Oh I Do Like to Be... Read online




  Also by Marie Phillips

  Gods Behaving Badly

  The Table of Less Valued Knights

  For all the seaside towns I’ve known and loved

  Contents

  By the Same Author

  Dedication

  Chapter 1

  Chapter 2

  Chapter 3

  Chapter 4

  Chapter 5

  Chapter 6

  Chapter 7

  Chapter 8

  Chapter 9

  Chapter 10

  Chapter 11

  Chapter 12

  Chapter 13

  Chapter 14

  Chapter 15

  Chapter 16

  Chapter 17

  Chapter 18

  Chapter 19

  Chapter 20

  Chapter 21

  Chapter 22

  A Note on the Author

  Supporters

  Copyright

  1.

  It was a hot day in the summer, one of those days that glimmers like a mayfly, only to be trampled under the heels of an unseasonal downpour twenty-four hours later. Eleanor was staring at the parking ticket on the windscreen of her car. (Eleanor is not the most important person in this story, but without her the story could not have happened, and so this is where we begin.) Eleanor’s car was once an exclusive model, but it was too old and run-down to turn any heads now. Even the traffic warden beside Eleanor could see that this was a metaphor.

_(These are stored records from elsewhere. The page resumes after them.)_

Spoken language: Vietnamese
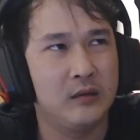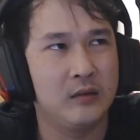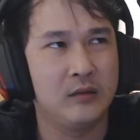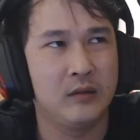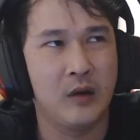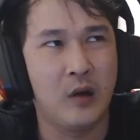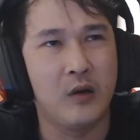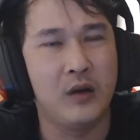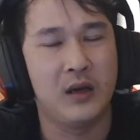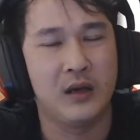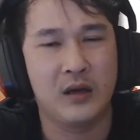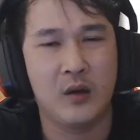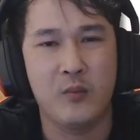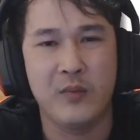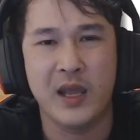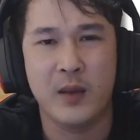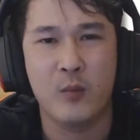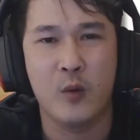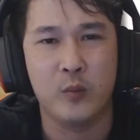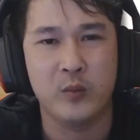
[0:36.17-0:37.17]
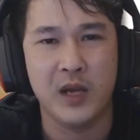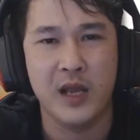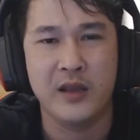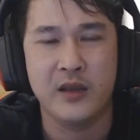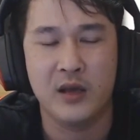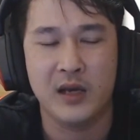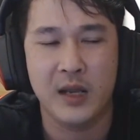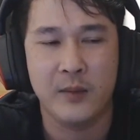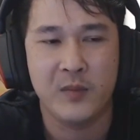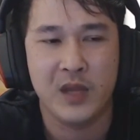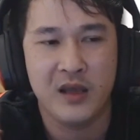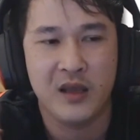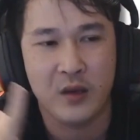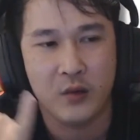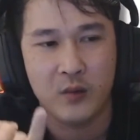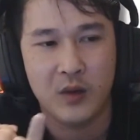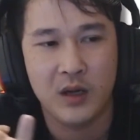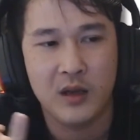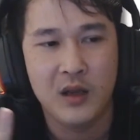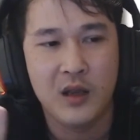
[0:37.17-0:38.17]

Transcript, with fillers: gọi là không gian một d cho anh em dễ hiểu ha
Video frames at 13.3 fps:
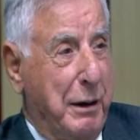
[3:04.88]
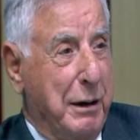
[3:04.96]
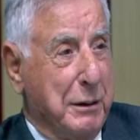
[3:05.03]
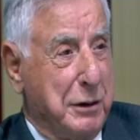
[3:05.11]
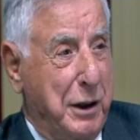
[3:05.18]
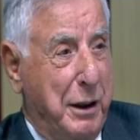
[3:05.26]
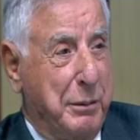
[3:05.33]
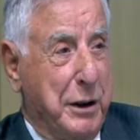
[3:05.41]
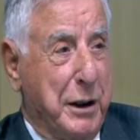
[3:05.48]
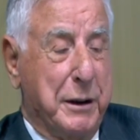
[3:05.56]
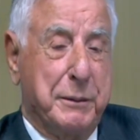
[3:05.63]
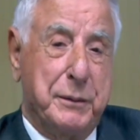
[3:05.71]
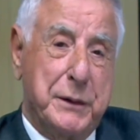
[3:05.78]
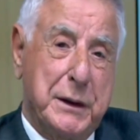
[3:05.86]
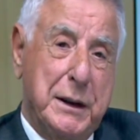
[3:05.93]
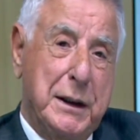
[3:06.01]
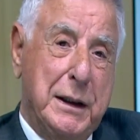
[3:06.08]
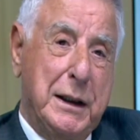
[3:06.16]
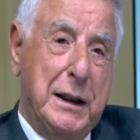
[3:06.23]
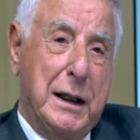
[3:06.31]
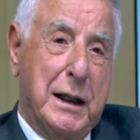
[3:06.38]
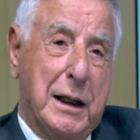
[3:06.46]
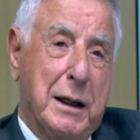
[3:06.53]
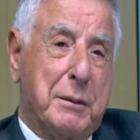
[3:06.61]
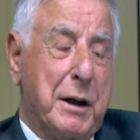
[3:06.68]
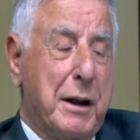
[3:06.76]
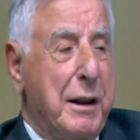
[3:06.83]
شعبها نعم
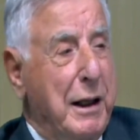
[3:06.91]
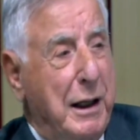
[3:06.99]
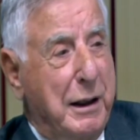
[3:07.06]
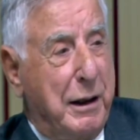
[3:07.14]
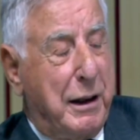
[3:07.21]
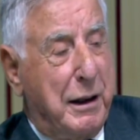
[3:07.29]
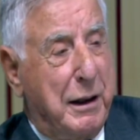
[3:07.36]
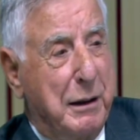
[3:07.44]
الأمر الثالث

  ‘But I’m legally parked,’ said Eleanor. This was not the beginning of the conversation.

  ‘Residents’ parking until 6 p.m.,’ repeated the traffic warden.

  ‘But it doesn’t say that,’ said Eleanor.

  ‘It does,’ said the traffic warden, ‘on that sign, and that one, and that one, and that one, and that one.’

  ‘But not above this bay,’ said Eleanor.

  ‘There’s the paint that marks the bay,’ said the traffic warden, ‘and there’s the hole in the pavement where the sign used to be, before some kids kicked it down. You can extrapolate.’

  Had the day been less hot, had the parking ticket been more fair, Eleanor might have noticed the traffic warden’s use of the word ‘extrapolate’ and wondered what kind of a person he was. This was the kind of thing that usually interested Eleanor. But not when she was looking down the barrel of a £35 fine (£70 if not paid within fourteen days, which she had no intention of doing).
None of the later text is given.